• Task:
Return the records below in full. Keep every word exact and skip the images.

== Segment start ==

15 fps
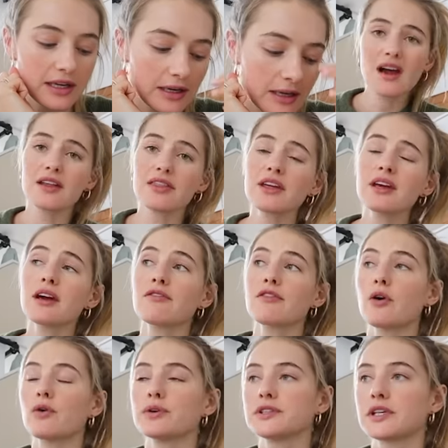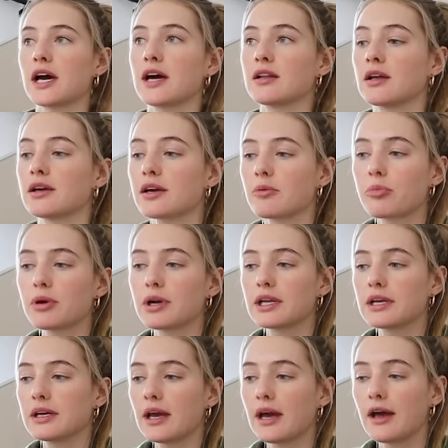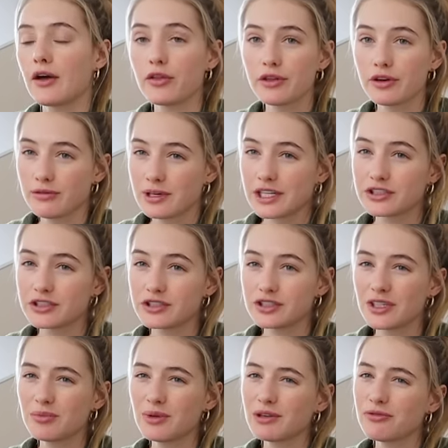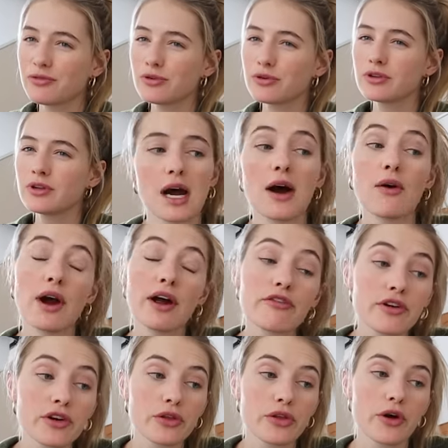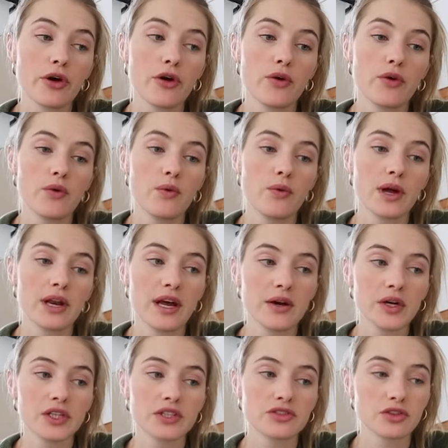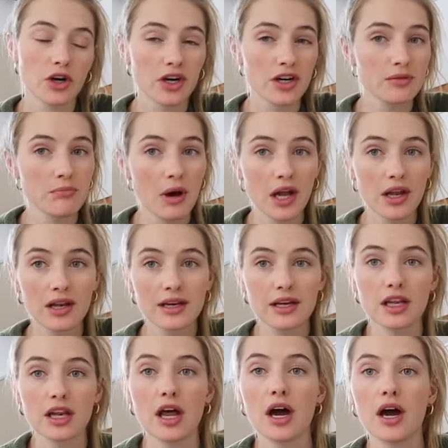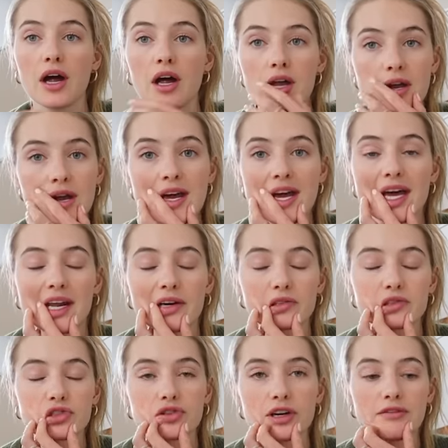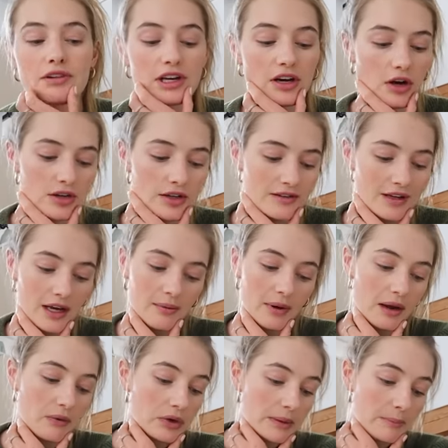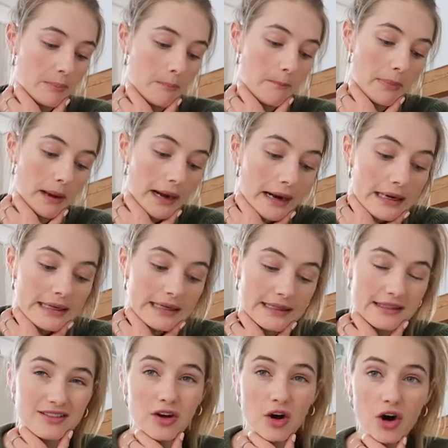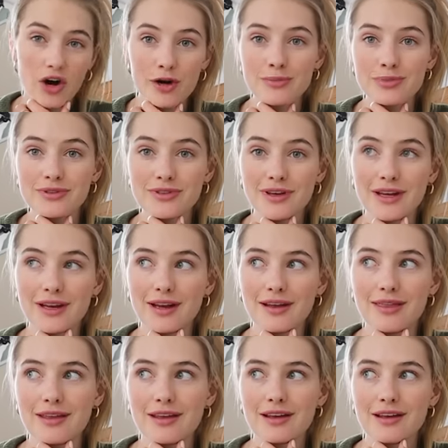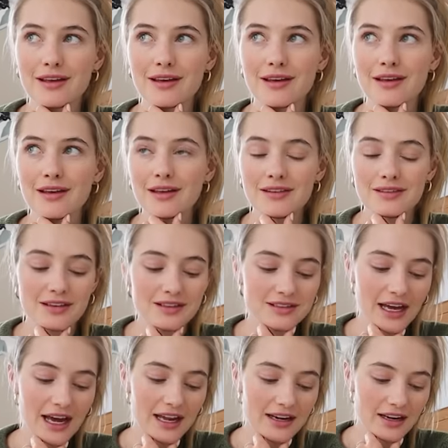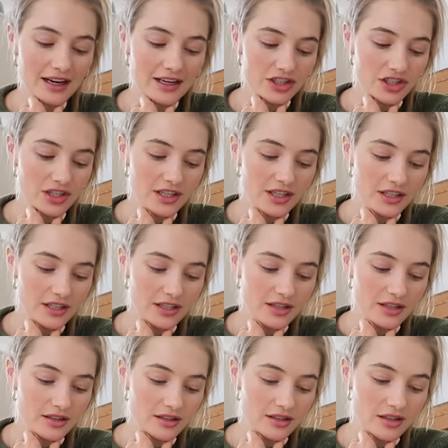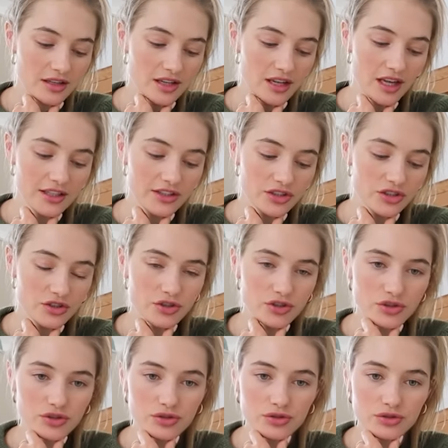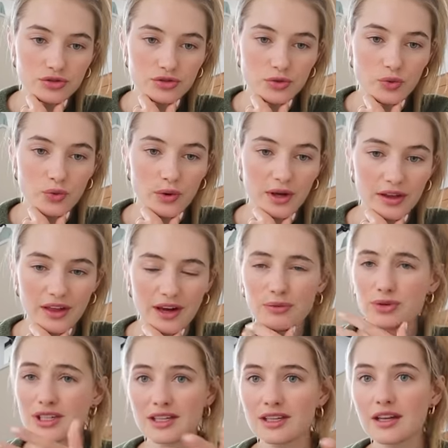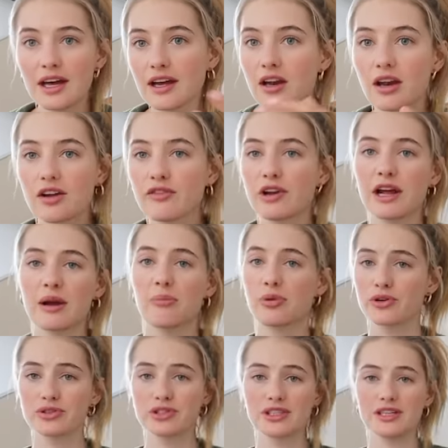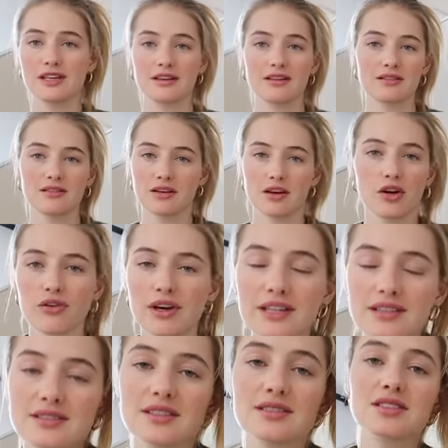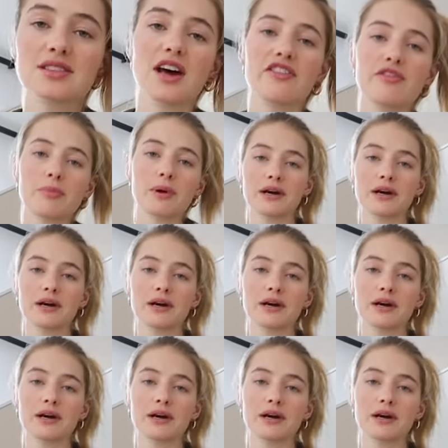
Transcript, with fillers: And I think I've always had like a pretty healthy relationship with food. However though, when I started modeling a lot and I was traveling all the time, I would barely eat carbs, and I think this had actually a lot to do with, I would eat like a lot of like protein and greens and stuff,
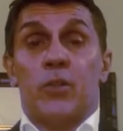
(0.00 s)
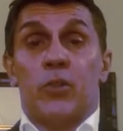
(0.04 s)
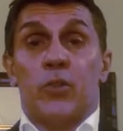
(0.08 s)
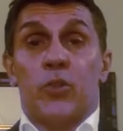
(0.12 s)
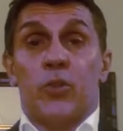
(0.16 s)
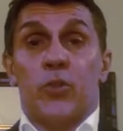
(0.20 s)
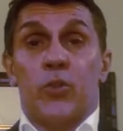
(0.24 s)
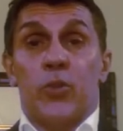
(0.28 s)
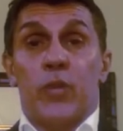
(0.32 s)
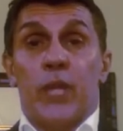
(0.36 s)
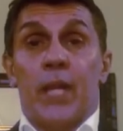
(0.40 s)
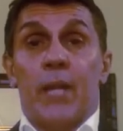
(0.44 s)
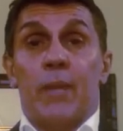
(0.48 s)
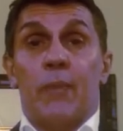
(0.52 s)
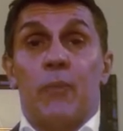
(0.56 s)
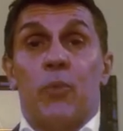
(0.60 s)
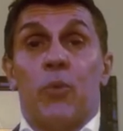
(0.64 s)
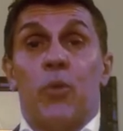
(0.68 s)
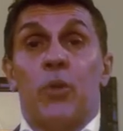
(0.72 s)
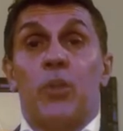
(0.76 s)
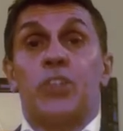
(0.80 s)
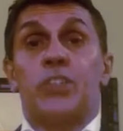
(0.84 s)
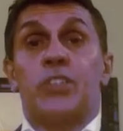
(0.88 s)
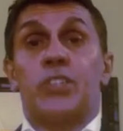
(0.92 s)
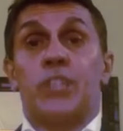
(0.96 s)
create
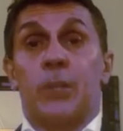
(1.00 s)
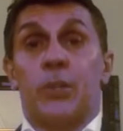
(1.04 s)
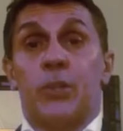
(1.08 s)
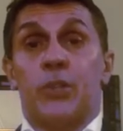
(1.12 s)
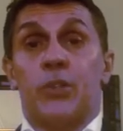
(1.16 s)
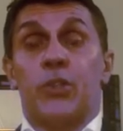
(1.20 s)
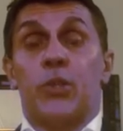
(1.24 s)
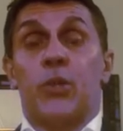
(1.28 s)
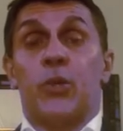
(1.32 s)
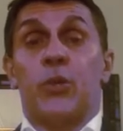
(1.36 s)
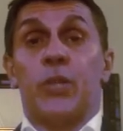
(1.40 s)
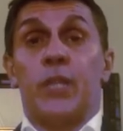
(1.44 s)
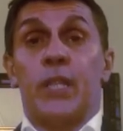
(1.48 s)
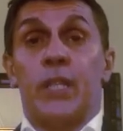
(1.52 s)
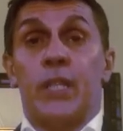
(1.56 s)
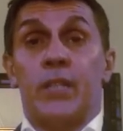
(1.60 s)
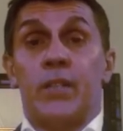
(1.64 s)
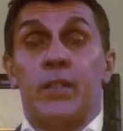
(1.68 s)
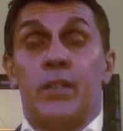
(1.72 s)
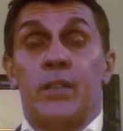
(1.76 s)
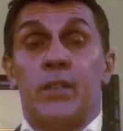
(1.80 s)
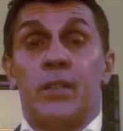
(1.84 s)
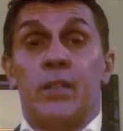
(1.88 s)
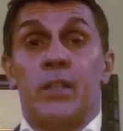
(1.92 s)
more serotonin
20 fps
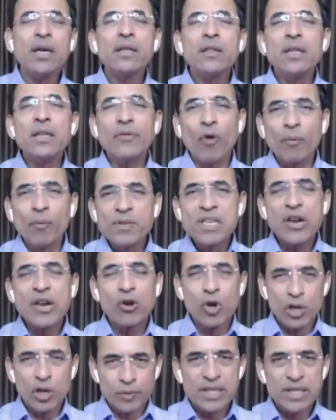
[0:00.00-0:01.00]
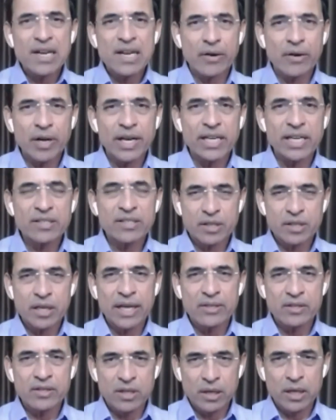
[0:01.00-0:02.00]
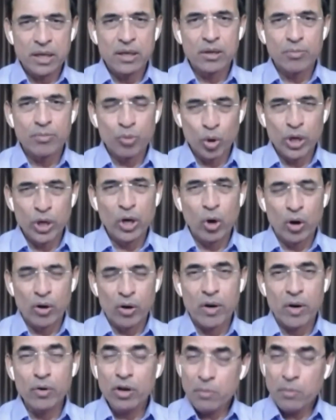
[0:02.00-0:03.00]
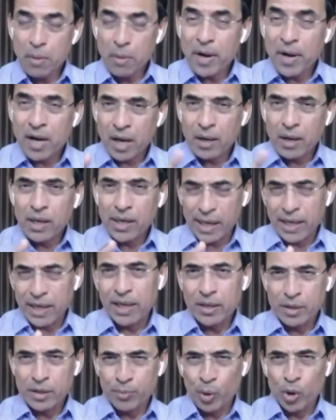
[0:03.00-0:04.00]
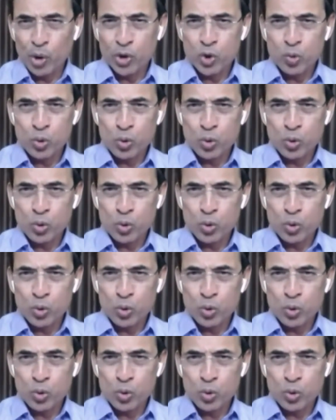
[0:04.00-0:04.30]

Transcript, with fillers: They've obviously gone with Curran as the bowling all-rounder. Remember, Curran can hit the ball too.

== Segment end ==

• Your response:
15 fps
Transcript, with fillers: And I think I've always had like a pretty healthy relationship with food. However though, when I started modeling a lot and I was traveling all the time, I would barely eat carbs, and I think this had actually a lot to do with, I would eat like a lot of like protein and greens and stuff,
(0.00 s)
(0.04 s)
(0.08 s)
(0.12 s)
(0.16 s)
(0.20 s)
(0.24 s)
(0.28 s)
(0.32 s)
(0.36 s)
(0.40 s)
(0.44 s)
(0.48 s)
(0.52 s)
(0.56 s)
(0.60 s)
(0.64 s)
(0.68 s)
(0.72 s)
(0.76 s)
(0.80 s)
(0.84 s)
(0.88 s)
(0.92 s)
(0.96 s)
create
(1.00 s)
(1.04 s)
(1.08 s)
(1.12 s)
(1.16 s)
(1.20 s)
(1.24 s)
(1.28 s)
(1.32 s)
(1.36 s)
(1.40 s)
(1.44 s)
(1.48 s)
(1.52 s)
(1.56 s)
(1.60 s)
(1.64 s)
(1.68 s)
(1.72 s)
(1.76 s)
(1.80 s)
(1.84 s)
(1.88 s)
(1.92 s)
more serotonin
20 fps
[0:00.00-0:01.00]
[0:01.00-0:02.00]
[0:02.00-0:03.00]
[0:03.00-0:04.00]
[0:04.00-0:04.30]

Transcript, with fillers: They've obviously gone with Curran as the bowling all-rounder. Remember, Curran can hit the ball too.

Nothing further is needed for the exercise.